SUMMARY: AddressSanitizer: SEGV /elfutils-0.174/libdwfl/dwfl_segment_report_module.c:486 in consider_notes
==9753==ABORTING
Comment 1 Mark Wielaard 2018-10-14 13:14:47 UTC
Replicated under valgrind:

==13295== Invalid read of size 4
==13295==    at 0x50825BD: consider_notes (dwfl_segment_report_module.c:486)
==13295==    by 0x50825BD: consider_phdr (dwfl_segment_report_module.c:529)

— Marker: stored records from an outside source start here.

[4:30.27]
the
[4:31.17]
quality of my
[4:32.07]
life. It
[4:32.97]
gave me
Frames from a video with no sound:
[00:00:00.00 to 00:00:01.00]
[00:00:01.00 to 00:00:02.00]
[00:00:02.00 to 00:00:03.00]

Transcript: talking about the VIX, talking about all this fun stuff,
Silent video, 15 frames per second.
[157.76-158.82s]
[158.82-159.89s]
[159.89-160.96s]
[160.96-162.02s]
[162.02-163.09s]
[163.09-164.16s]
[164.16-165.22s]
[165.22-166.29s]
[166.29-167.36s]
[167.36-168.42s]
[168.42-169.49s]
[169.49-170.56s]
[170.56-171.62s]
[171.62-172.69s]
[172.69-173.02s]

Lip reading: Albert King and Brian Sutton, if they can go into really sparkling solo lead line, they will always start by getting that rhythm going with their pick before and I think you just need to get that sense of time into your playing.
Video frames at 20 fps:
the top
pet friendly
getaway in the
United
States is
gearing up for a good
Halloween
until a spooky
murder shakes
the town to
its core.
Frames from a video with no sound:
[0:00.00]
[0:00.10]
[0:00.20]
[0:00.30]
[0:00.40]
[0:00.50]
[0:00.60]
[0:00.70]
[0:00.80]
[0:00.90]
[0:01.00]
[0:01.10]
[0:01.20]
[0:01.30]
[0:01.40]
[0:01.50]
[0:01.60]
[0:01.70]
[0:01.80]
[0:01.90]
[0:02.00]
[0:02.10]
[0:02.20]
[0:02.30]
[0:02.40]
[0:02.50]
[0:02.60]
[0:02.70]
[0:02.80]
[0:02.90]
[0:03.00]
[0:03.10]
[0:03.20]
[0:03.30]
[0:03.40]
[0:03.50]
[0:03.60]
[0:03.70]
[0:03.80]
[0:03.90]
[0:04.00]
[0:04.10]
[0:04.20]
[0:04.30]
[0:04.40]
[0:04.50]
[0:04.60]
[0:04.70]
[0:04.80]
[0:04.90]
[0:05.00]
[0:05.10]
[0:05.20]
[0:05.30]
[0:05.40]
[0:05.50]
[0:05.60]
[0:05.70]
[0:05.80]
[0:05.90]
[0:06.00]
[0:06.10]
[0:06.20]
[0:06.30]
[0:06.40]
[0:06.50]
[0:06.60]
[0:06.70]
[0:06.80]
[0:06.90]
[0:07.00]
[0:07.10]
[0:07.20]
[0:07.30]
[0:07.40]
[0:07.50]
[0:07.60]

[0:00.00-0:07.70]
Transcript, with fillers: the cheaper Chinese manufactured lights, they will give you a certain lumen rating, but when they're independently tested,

==13295==    by 0x50825BD: dwfl_segment_report_module (dwfl_segment_report_module.c:590)
==13295==    by 0x5086149: dwfl_core_file_report@@ELFUTILS_0.158 (core-file.c:541)
==13295==    by 0x4026AB: parse_opt (stack.c:590)
==13295==    by 0x58B4EB3: group_parse (argp-parse.c:256)
==13295==    by 0x58B4EB3: parser_finalize (argp-parse.c:603)
==13295==    by 0x58B4EB3: argp_parse (argp-parse.c:921)
==13295==    by 0x401C89: main (stack.c:690)
==13295==  Address 0x40b4114 is not stack'd, malloc'd or (recently) free'd
Comment 2 Mark Wielaard 2018-10-14 14:49:21 UTC
Proposed patch: https://sourceware.org/ml/elfutils-devel/2018-q4/msg00022.html
Comment 3 Mark Wielaard 2018-10-14 15:03:42 UTC
*** Bug 23753 has been marked as a duplicate of this bug. ***
Comment 4 wcventure 2018-10-14 16:22:55 UTC
Thanks for paying attention to this problem and proposing to fix it in time.
This bug was discovered by NTU Cyber-Security-Lab, for fuzzing research work.
Comment 5 Mark Wielaard 2018-10-19 22:26:53 UTC
commit 20f9de9b5f704cec55df92406a50bcbcfca96acd
Author: Mark Wielaard <mark@klomp.org>
Date:   Sun Oct 14 16:45:48 2018 +0200

    libdwfl: Sanity check partial core file data reads.
    
    There were two issues when reading note data from a core file.
    We didn't check if the data we already had in a buffer was big
    enough. And if we did get the data, we should check if we got
    everything, or just a part of the data.
    
    https://sourceware.org/bugzilla/show_bug.cgi?id=23752
    
    Signed-off-by: Mark Wielaard <mark@klomp.org>
Comment 6 Mark Wielaard 2018-11-14 11:53:30 UTC
For reference this was assigned CVE-2018-18310.